Wherever possible, I try to avoid the challenging experience of supermarket shopping with both the Small Girl and the Very Small Boy at the same time
We started gently this week with October half term, Monday being a bank holiday and therefore leaving me with only four days of entertaining to do.
By Friday, having put it off all week and sick of spooning the Very Small Boy’s formula powder into my coffee in place of milk, I decided we really ought to go to the supermarket. With no imaginative ideas left to keep the Small Girl amused, I fell back on the last resort of the exhausted mother – chocolate. So, with the Very Small Boy sitting in the supermarket trolley eating a breadstick and the Small Girl running along beside me with a Kinder Egg, we set out for the Dairy aisle.

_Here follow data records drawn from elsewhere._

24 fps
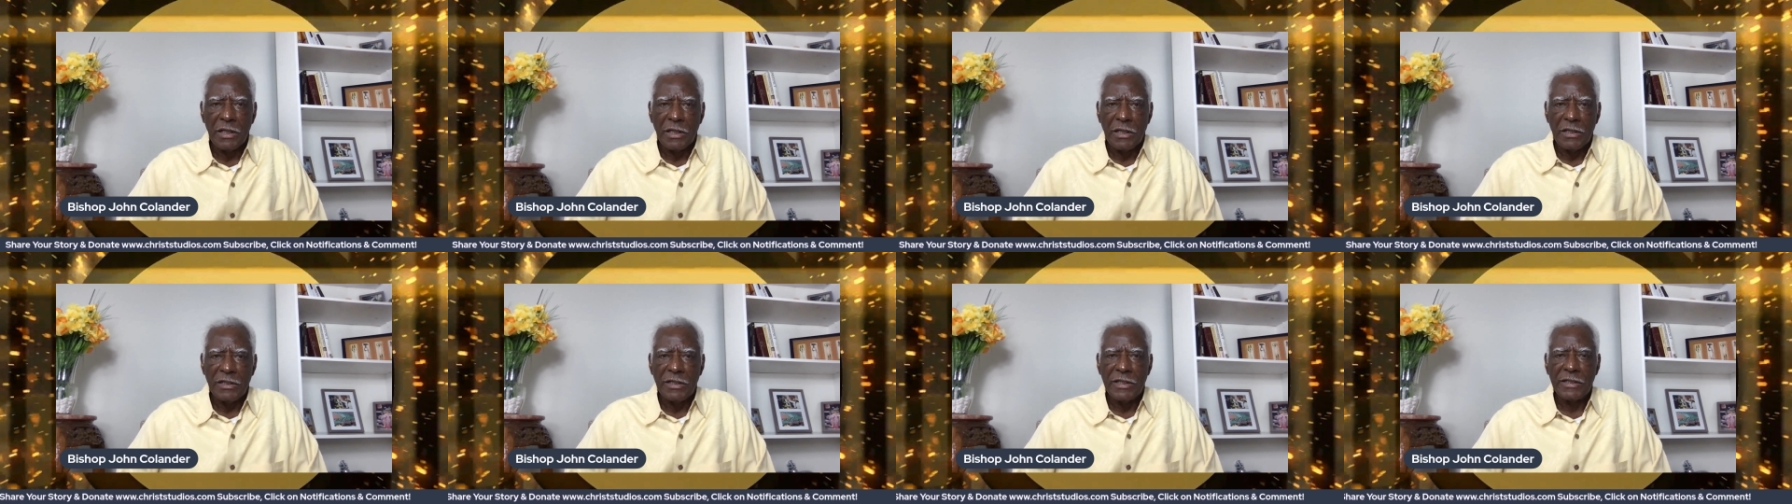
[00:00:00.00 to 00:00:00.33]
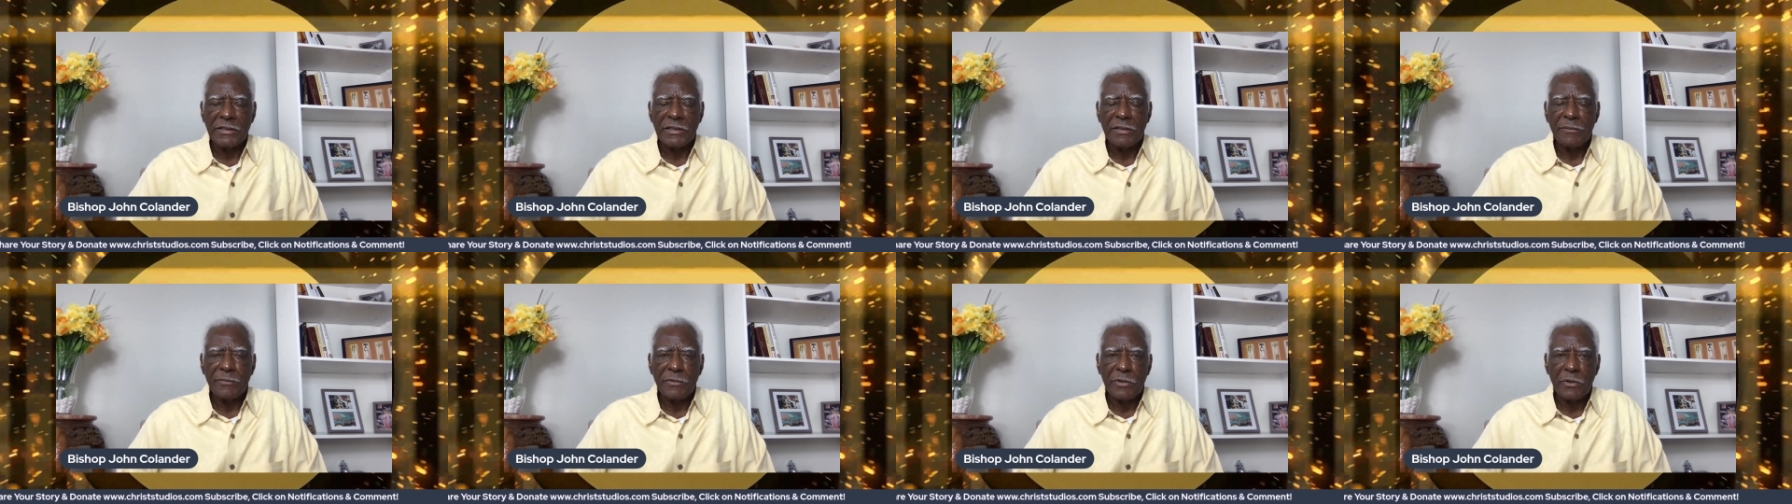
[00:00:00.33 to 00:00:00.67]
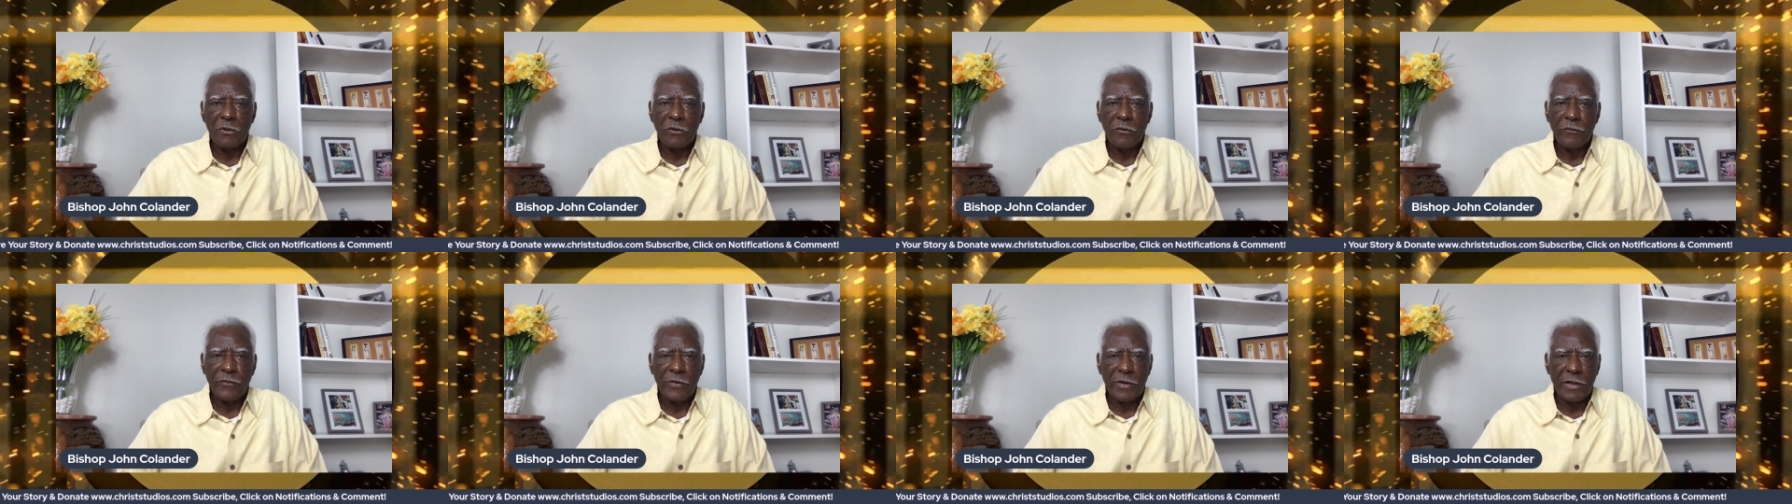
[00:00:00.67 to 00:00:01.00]
Let them
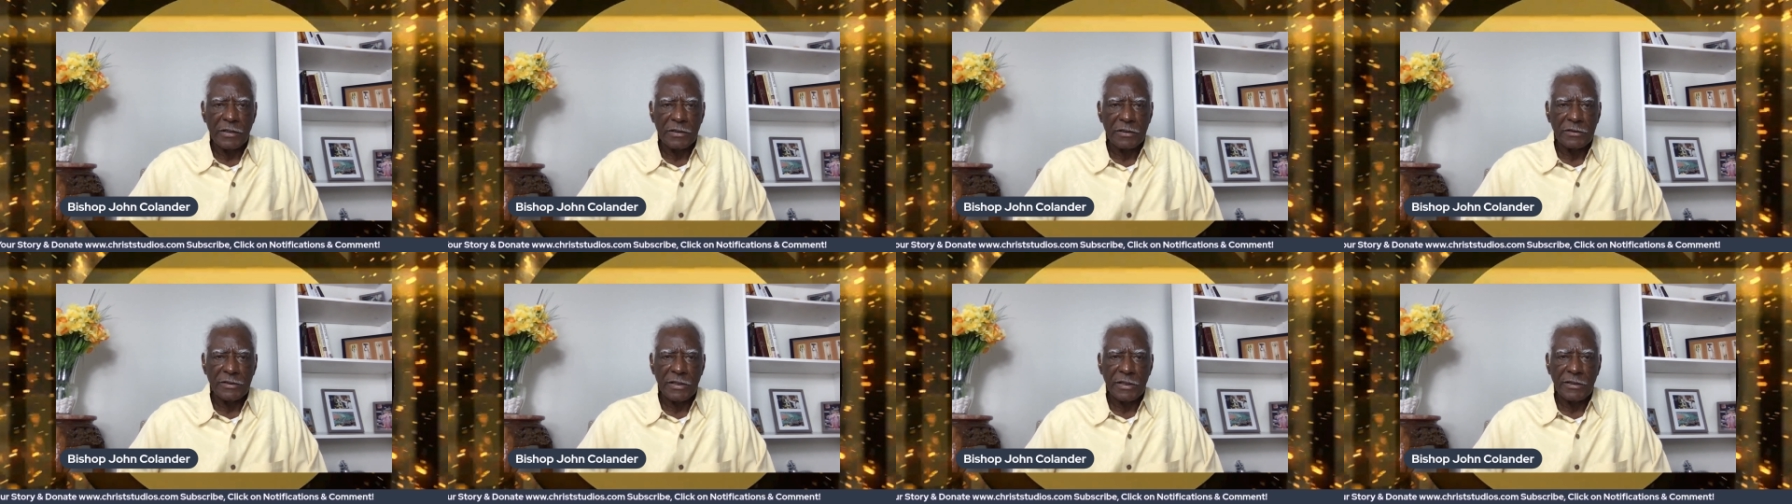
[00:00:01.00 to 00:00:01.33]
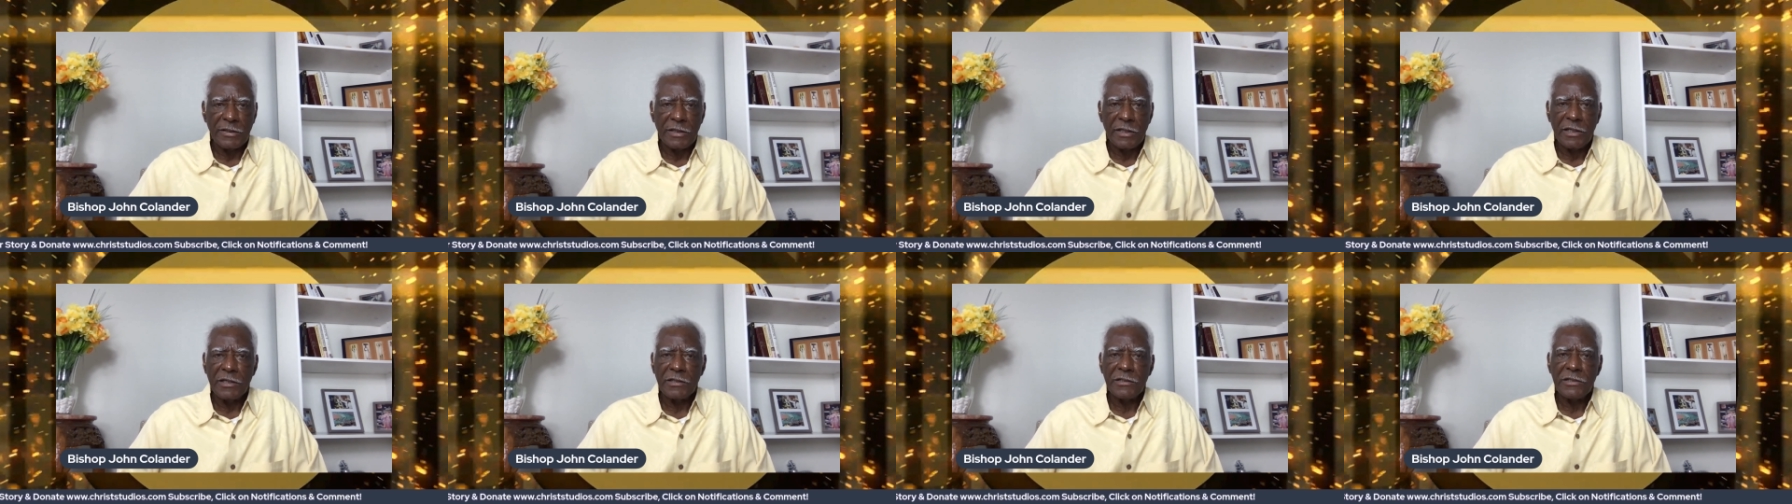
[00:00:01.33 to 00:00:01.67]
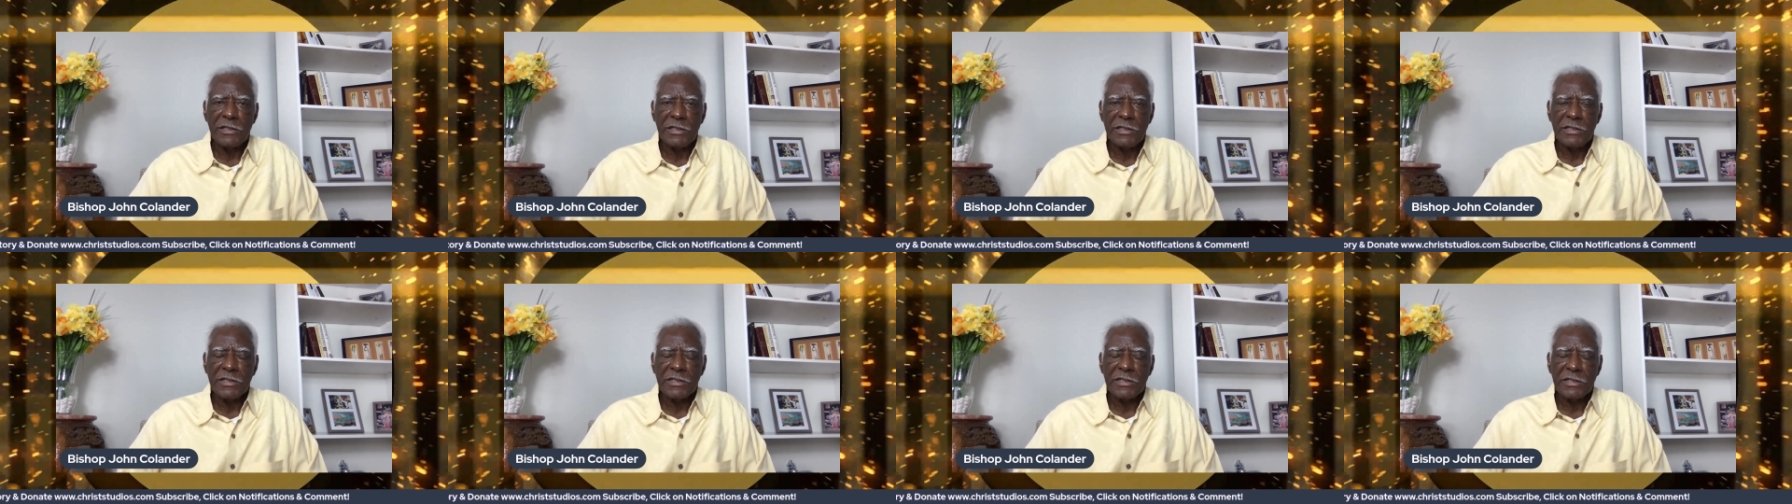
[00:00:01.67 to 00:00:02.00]
know, Father, that there
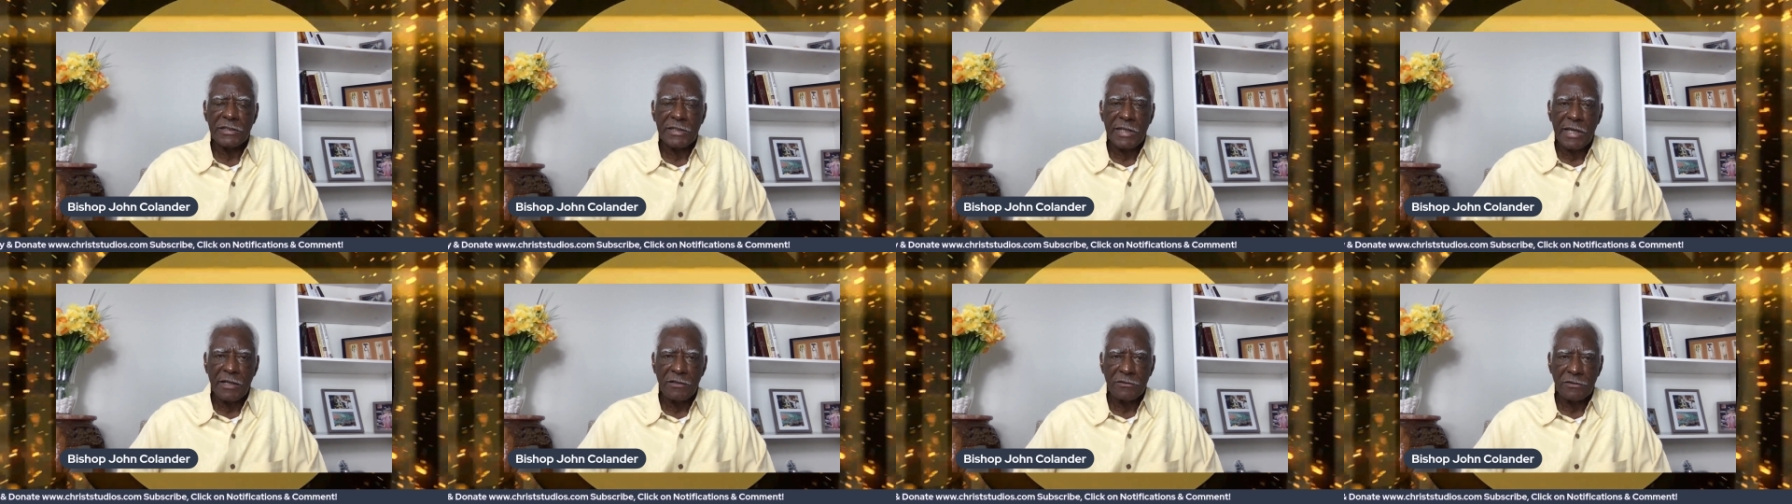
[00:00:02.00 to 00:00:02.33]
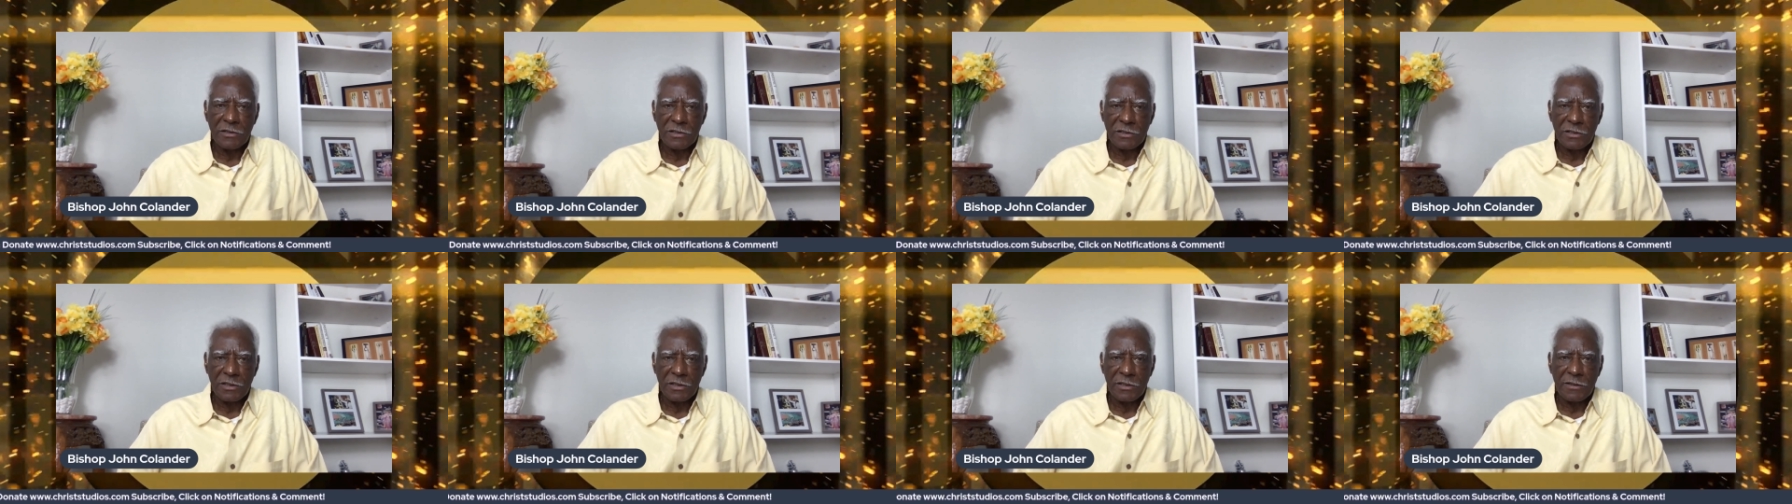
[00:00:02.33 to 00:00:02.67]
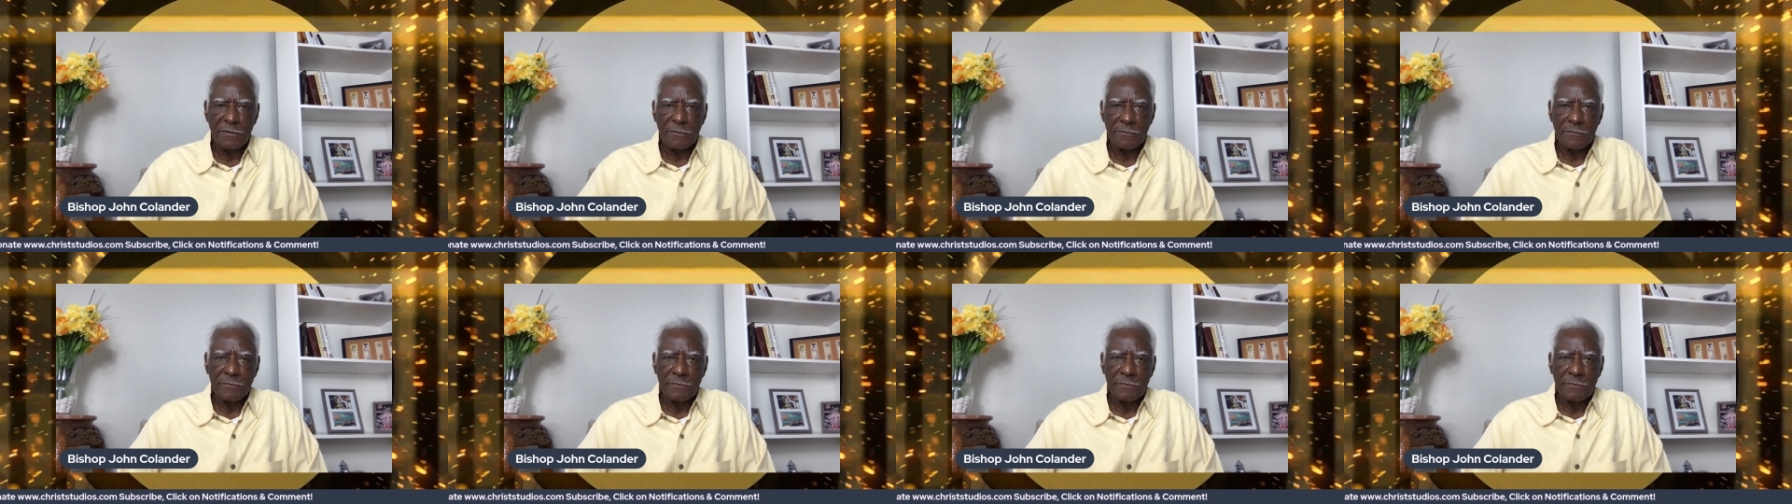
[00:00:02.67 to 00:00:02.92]
is an answer.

By the time we got to Beer & Wine, the Very Small Boy had finished his snack and was leaning precariously over the side of the trolley, pointing to the ground and screeching to get down. Whilst singing him soothing songs, pushing the trolley and trying to remember all the items from the shopping list I had, as usual, left at home, I had somehow managed to assemble a miniature woolly mammoth, complete with detachable tusks, from inside the Small Girls’s chocolate egg.
“But what are these called?” The Small Girl was shouting, running along behind me as I grabbed a bottle of wine and hurried towards the till.
“Tusks” I replied, feeling flustered and unloading the shopping, “they’re the mammoth’s tusks”.
“No they’re not tusks, they’re nostrils”, she said, waving them about angrily, her voice rising in agitation.
“OK, you can call them nostrils if you like”. Trying to make myself heard over the Very Small Boy’s screeches, I arranged my facial features into something I thought might resemble "calm and reasonable mother".
“But where are they?” she cried, bending over to scan the floor and sounding really upset now.
“What? Where are what?” I asked in desperation, trying as quickly as possible to calm the Very Small Boy and pack up the shopping so we could leave.
“The nostrils! I dropped them…where are the nostrils?" she continued, "where are the mammoth nostrils? Mummy, where are my MAMMOTH NOSTRILS?”
“I need a glass of wine”, I sighed through clenched teeth.